Spotify just responded with a statement: "Right now we're still in the early stages of a long-term project that's already having a hugely positive effect on artists and new music. We've already paid US$500M to rightsholders so far and by the end of 2013 this number will reach US$1bn. Much of this money is being invested in nurturing new talent and producing great new music."
And now Godrich has responded to Spotify on Twitter, breaking down the company's business model and point out its shortcoming.

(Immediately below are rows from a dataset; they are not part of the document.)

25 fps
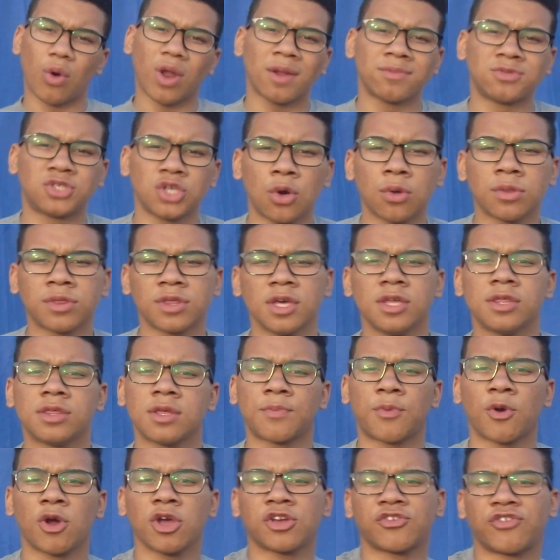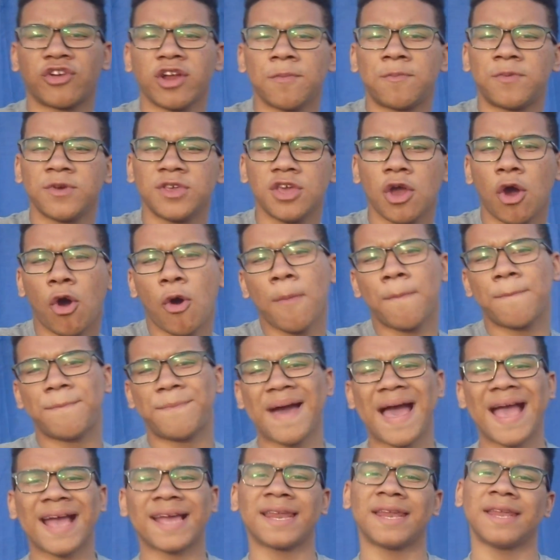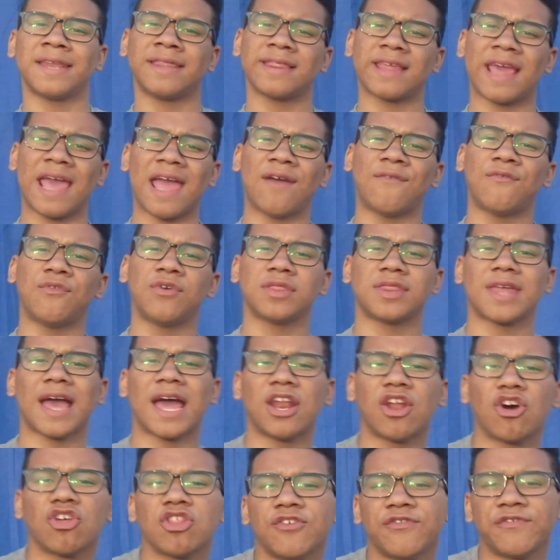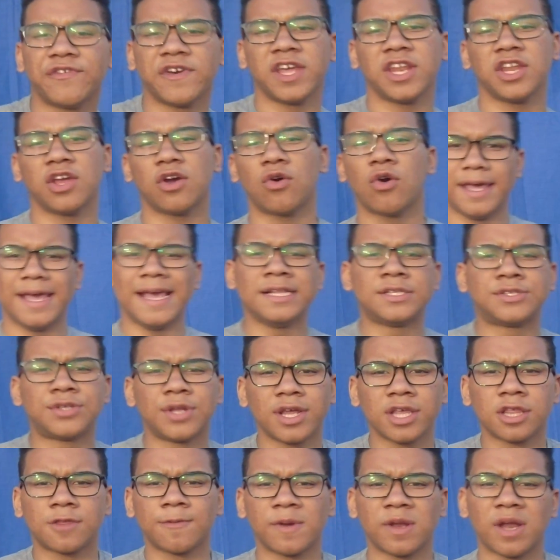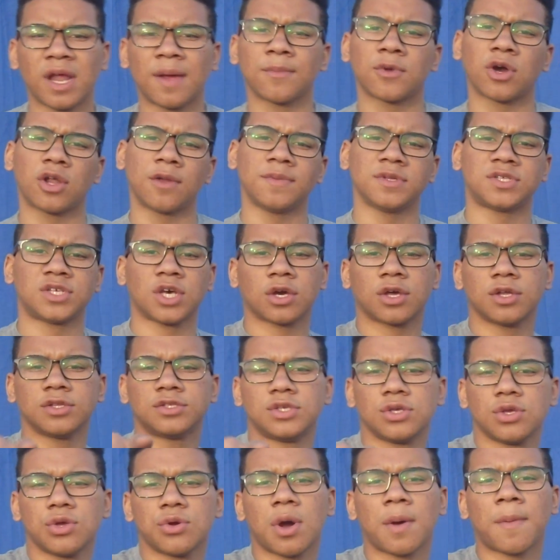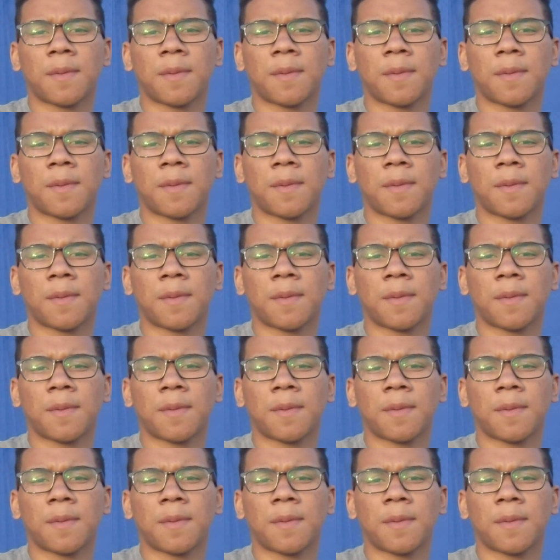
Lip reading: What up, Joes? It's your boy Crippio back at it again with another video. In today's video, I'm gonna be talking to youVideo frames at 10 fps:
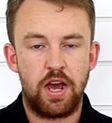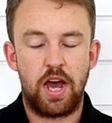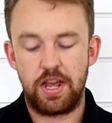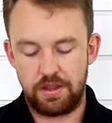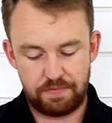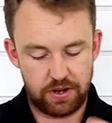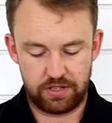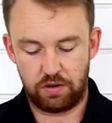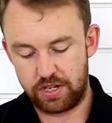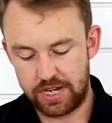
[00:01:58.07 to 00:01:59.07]
Uh, you press
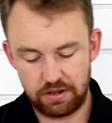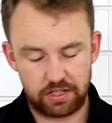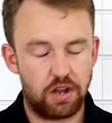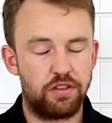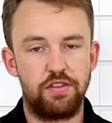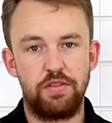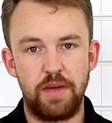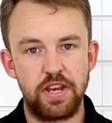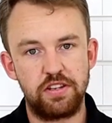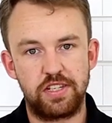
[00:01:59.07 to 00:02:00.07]
and hold it down to go through the
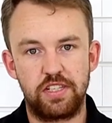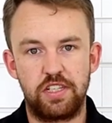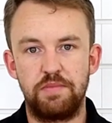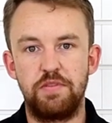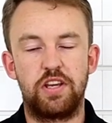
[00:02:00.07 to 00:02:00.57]
menu system.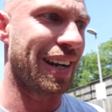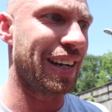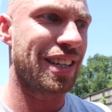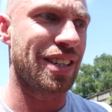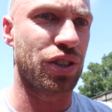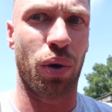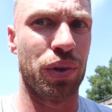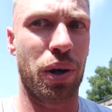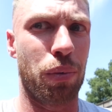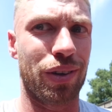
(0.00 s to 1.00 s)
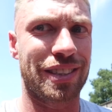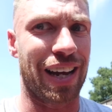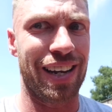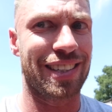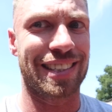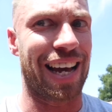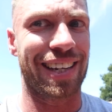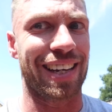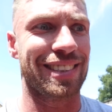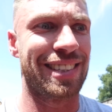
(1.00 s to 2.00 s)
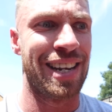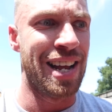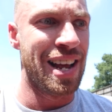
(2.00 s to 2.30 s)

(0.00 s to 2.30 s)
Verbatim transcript: I actually don't know what size that is.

"So Spotify say they have generated $500 million dollars for 'license holders". The way that Spotify works is that the money is divided up by percentage of total streams. Big labels have massive back catalogues so their 40-year-old record by a dead artist earns them the same slice of the pie as a brand new track by a new artist. The big labels did secret deals with Spotify and the like in return for favourable royalty rates. The massive amount of catalogue being streamed guarantees that they get the big massive slice of the pie (that $500 million) and the smaller producers and labels get pittance for their comparatively few streams. This is what's wrong."
In related/unrelated news, Yorke also recently had a long chat with Daniel Craig, a longtime fan, for Interview Magazine. The two Brits discussed Atoms for Peace, the music business, fame, European economics, family, songwriting and Radiohead's future.
"The only plan that we've had recently was to take a year off, which was something that [guitarist] Ed [O'Brien] wanted to do," said Yorke. "Ed wanted to go live somewhere else and switch off... Just like, 'Hey, how about we have 12 months where we don't commit to anything at all?'—which is an interesting prospect."
"I just can't ever stop," Yorke added of his new projects. "Even if I stop, I'm very excited about the idea of someone saying to me, 'How about you go do something for a few weeks?' Even if it's only for a couple of days, it's like, 'Yeah, great,' because there's always this mountain of unfinished chords and ideas and words. It's always exciting because if everything else is going to sh-t, I've always got that."